[Opening Material to process section]
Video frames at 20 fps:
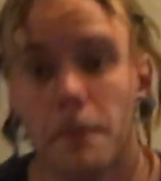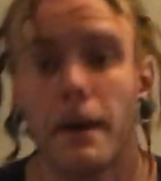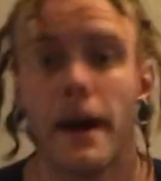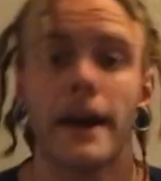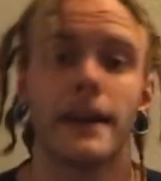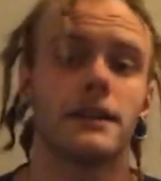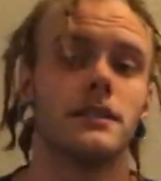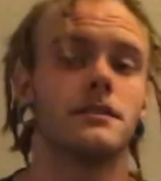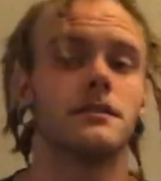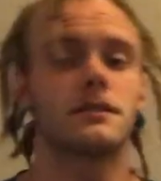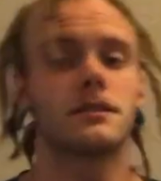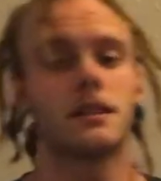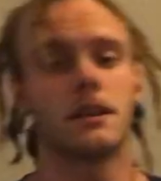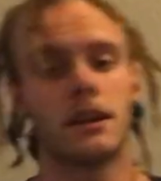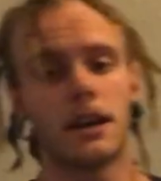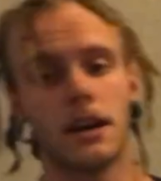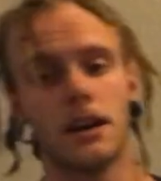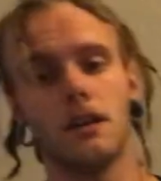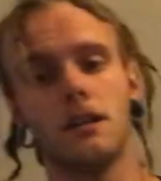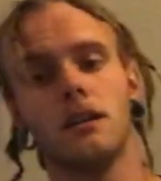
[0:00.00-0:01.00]
patterns cut
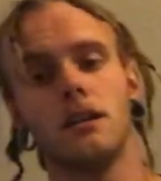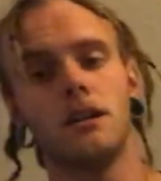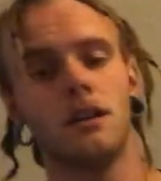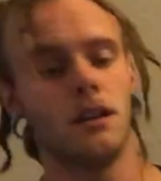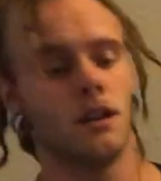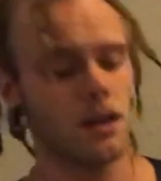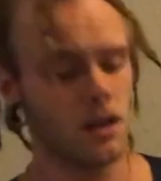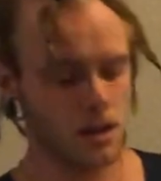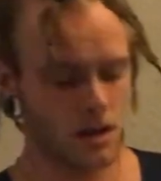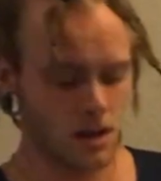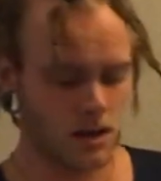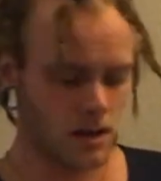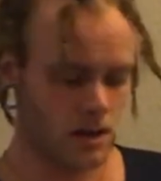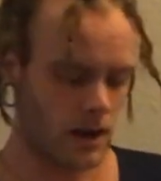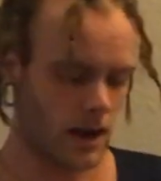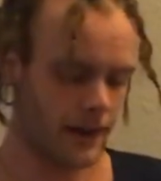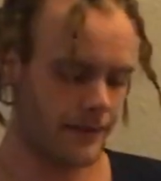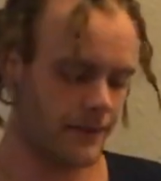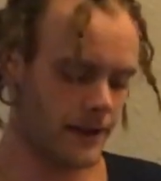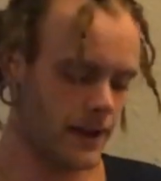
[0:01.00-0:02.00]
out,
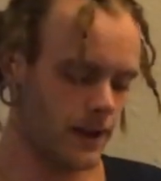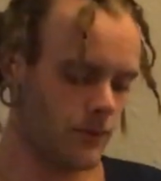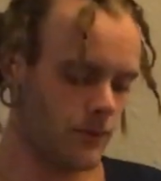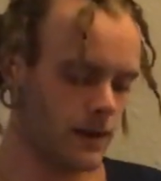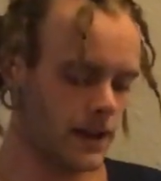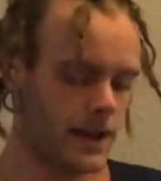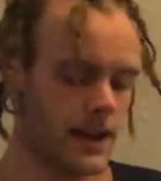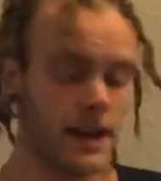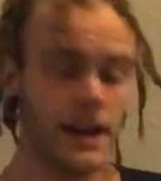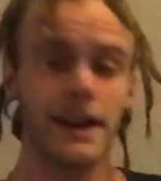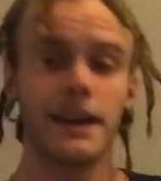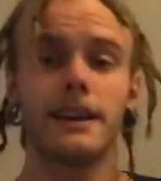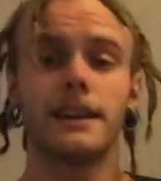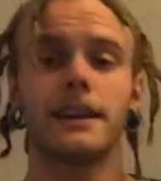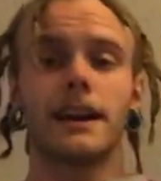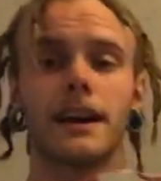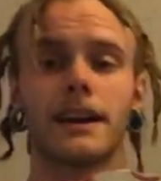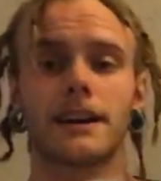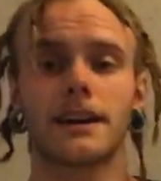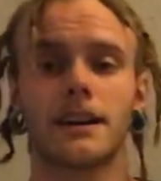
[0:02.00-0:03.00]
I then went ahead
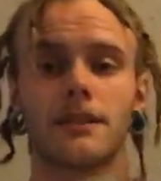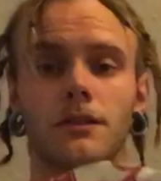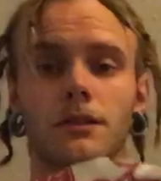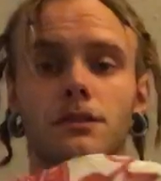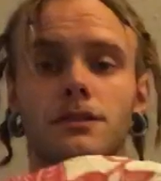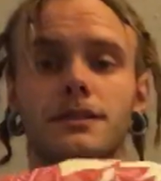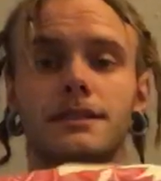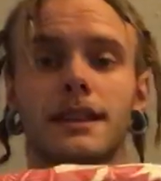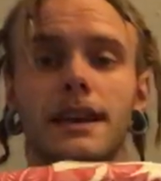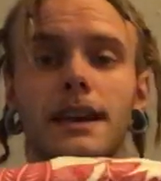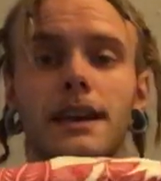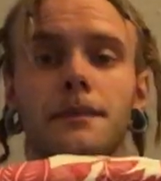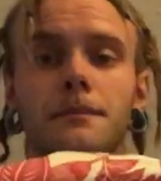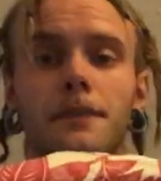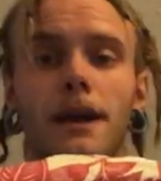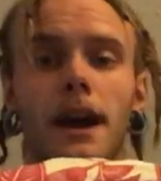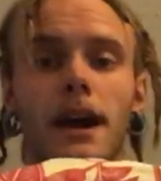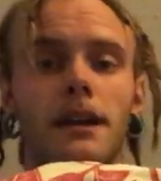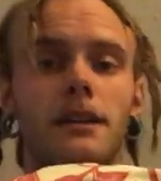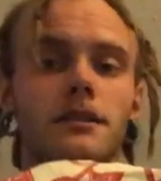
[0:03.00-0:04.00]
and cut those same
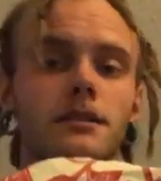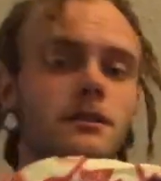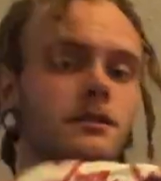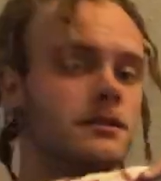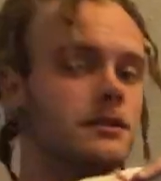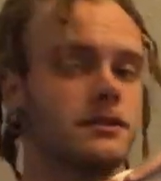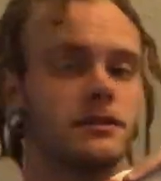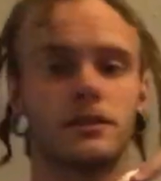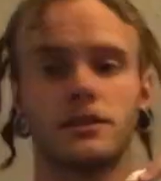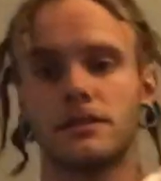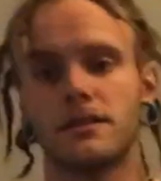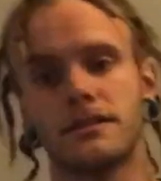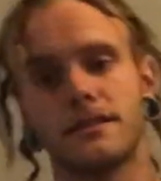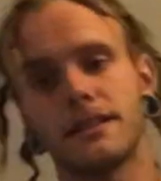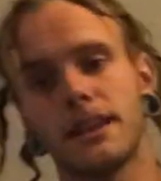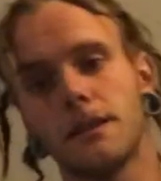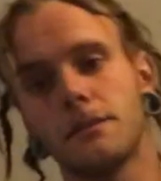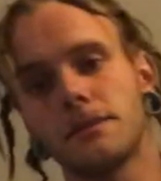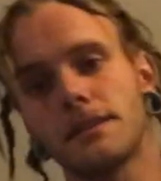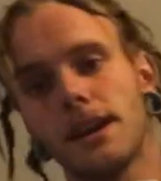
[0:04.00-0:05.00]
patterns, just the
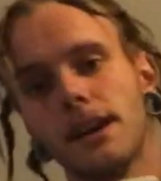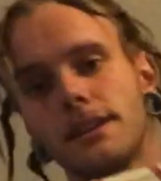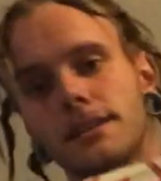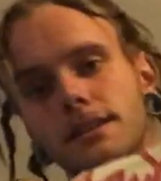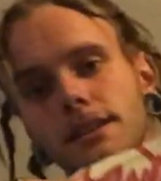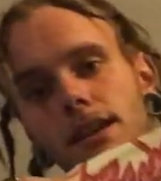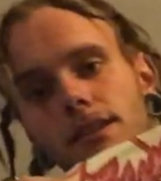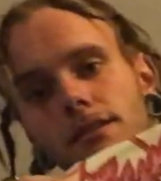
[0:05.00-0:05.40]
same size and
[Closing Material to process section]
- **Work item**
All lines from the one that contains "[0:01.00-0:02.00]" through the last line of the data should be retyped exactly, with the pictures left out.

- **Solution for this problem**
[0:01.00-0:02.00]
out,
[0:02.00-0:03.00]
I then went ahead
[0:03.00-0:04.00]
and cut those same
[0:04.00-0:05.00]
patterns, just the
[0:05.00-0:05.40]
same size and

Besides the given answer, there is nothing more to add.